%%

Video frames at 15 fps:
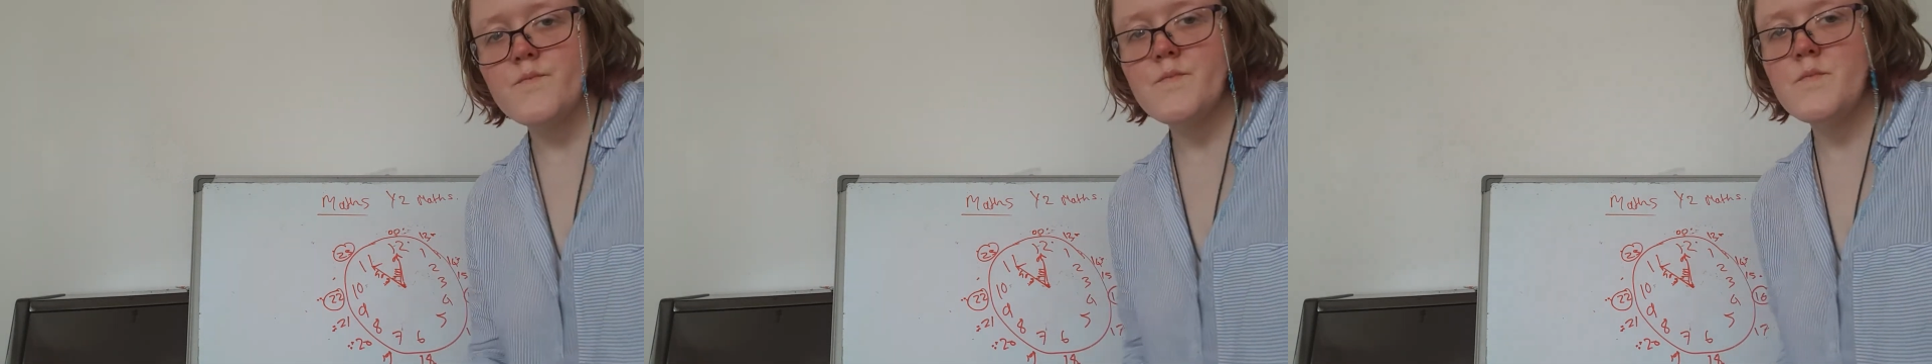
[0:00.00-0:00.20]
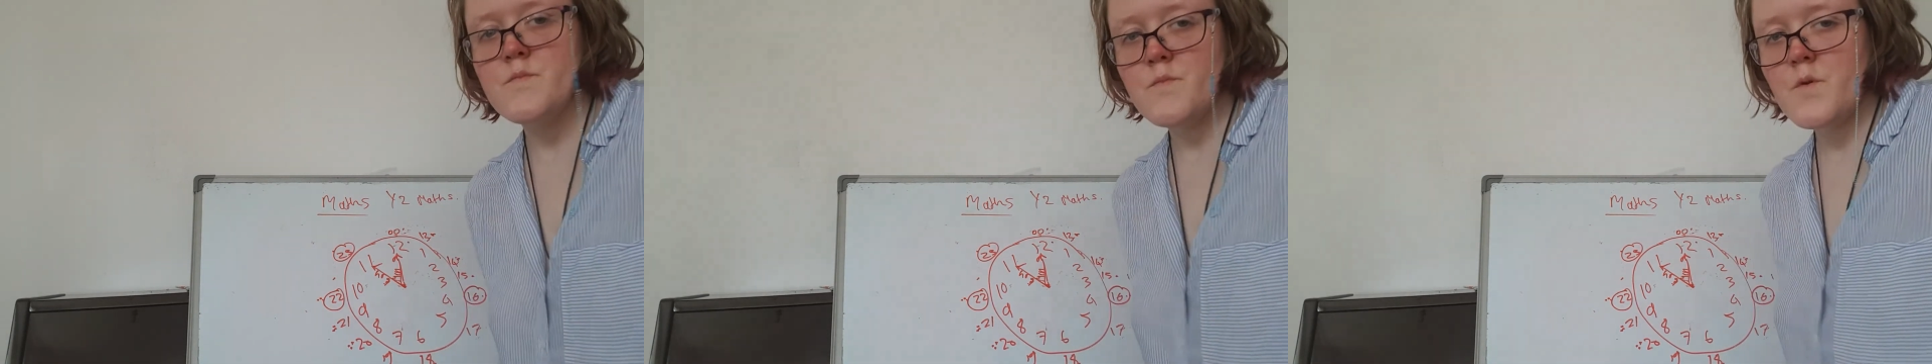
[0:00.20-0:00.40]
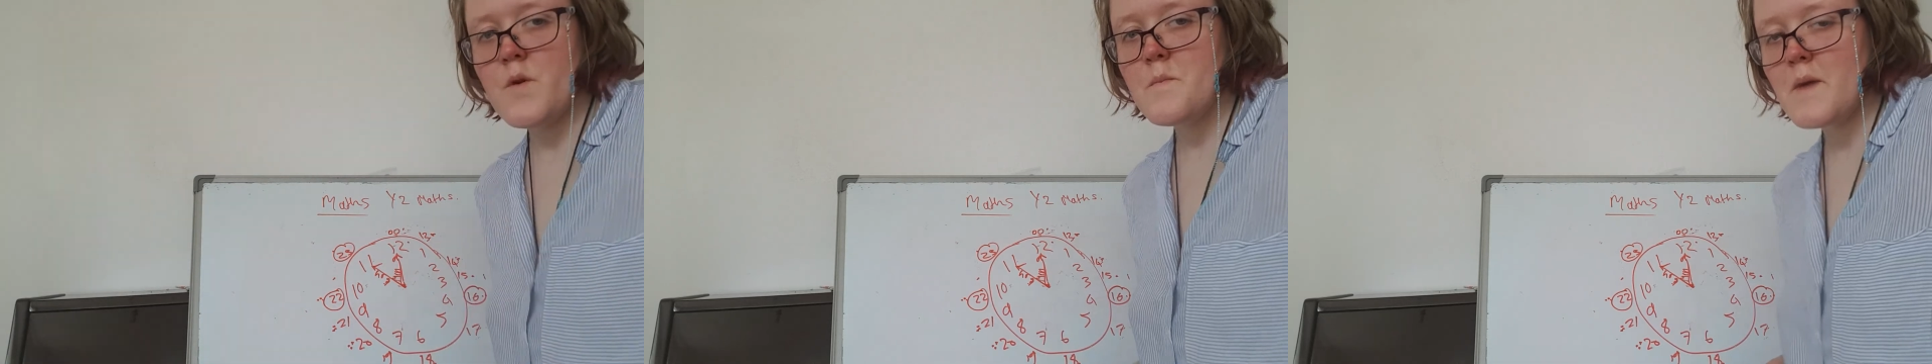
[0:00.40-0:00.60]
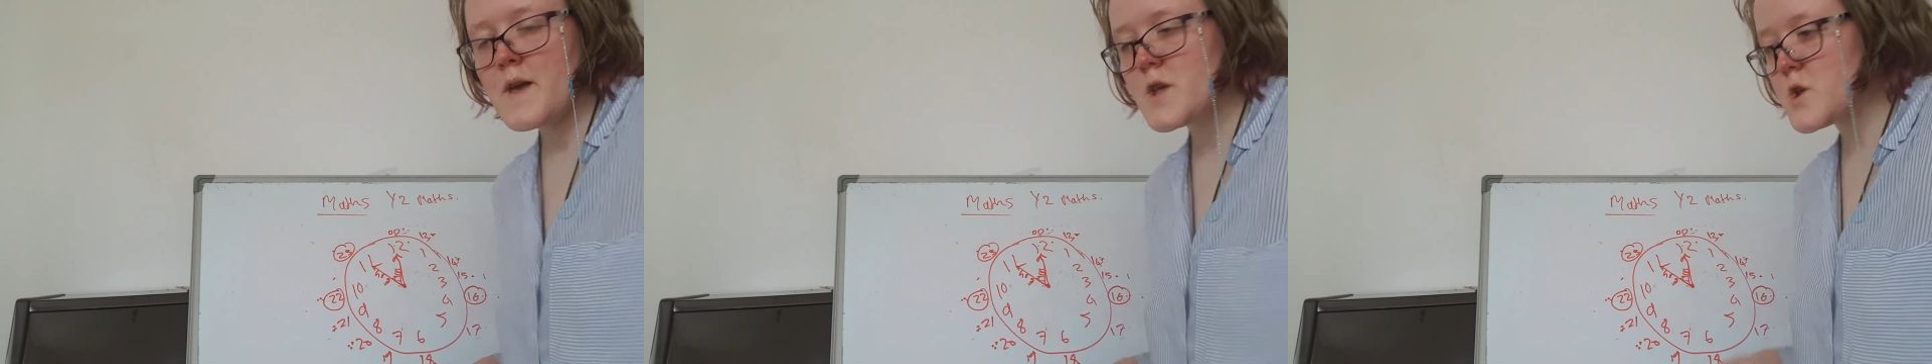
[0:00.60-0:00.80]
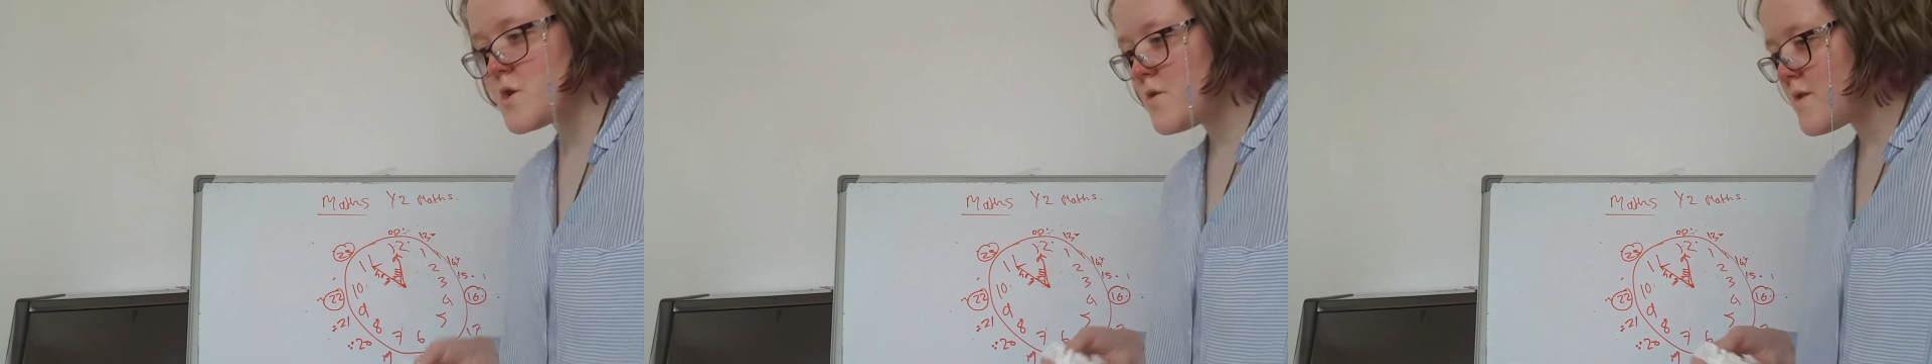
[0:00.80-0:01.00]

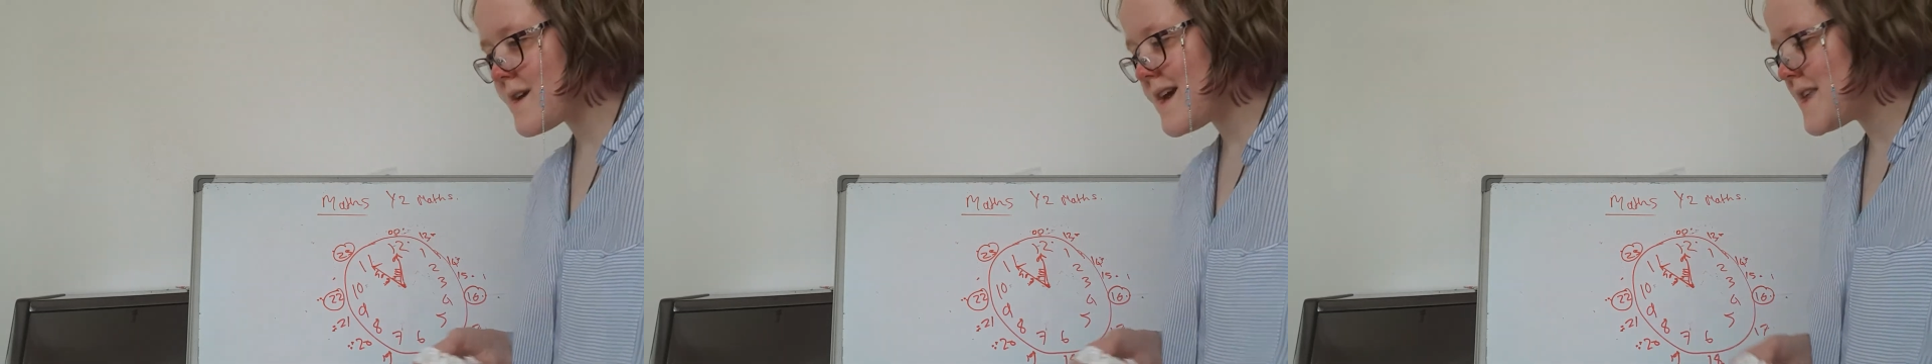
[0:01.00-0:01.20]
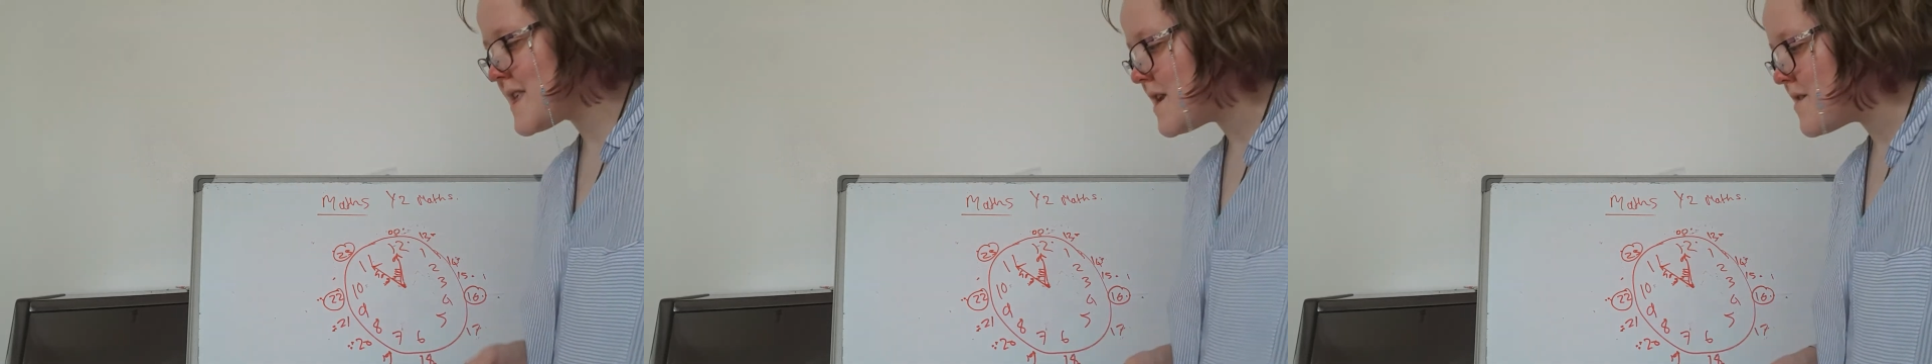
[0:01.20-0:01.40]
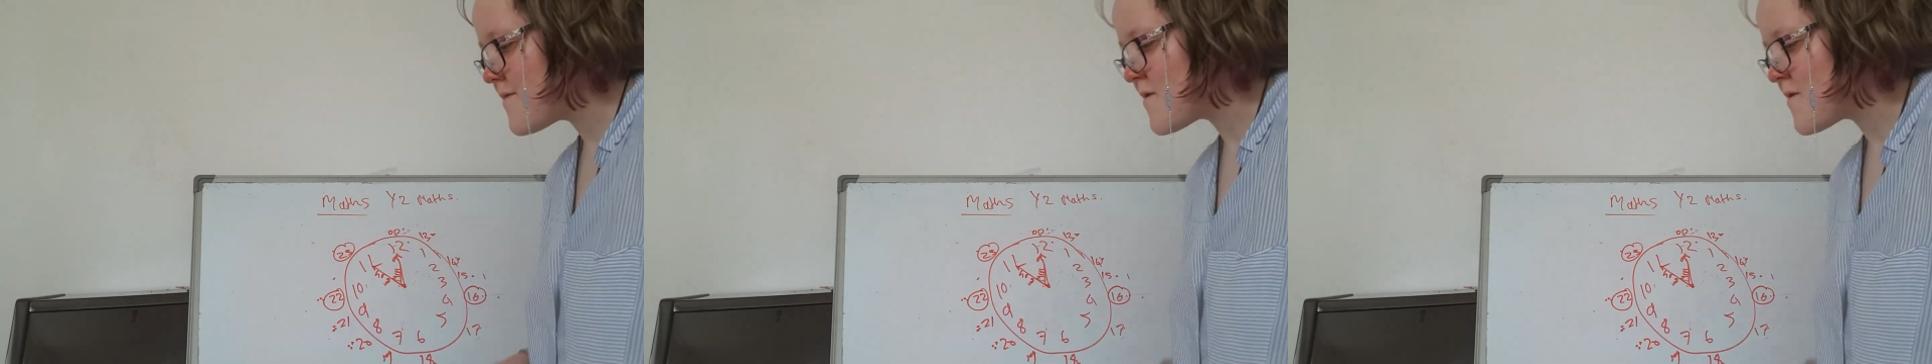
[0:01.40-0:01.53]
make sure you're getting a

%%

• _How to complete this task_
Each of the lines above should be transcribed exactly; no image is to be copied.

• _Worked solution_
Video frames at 15 fps:
[0:00.00-0:00.20]
[0:00.20-0:00.40]
[0:00.40-0:00.60]
[0:00.60-0:00.80]
[0:00.80-0:01.00]

[0:01.00-0:01.20]
[0:01.20-0:01.40]
[0:01.40-0:01.53]
make sure you're getting a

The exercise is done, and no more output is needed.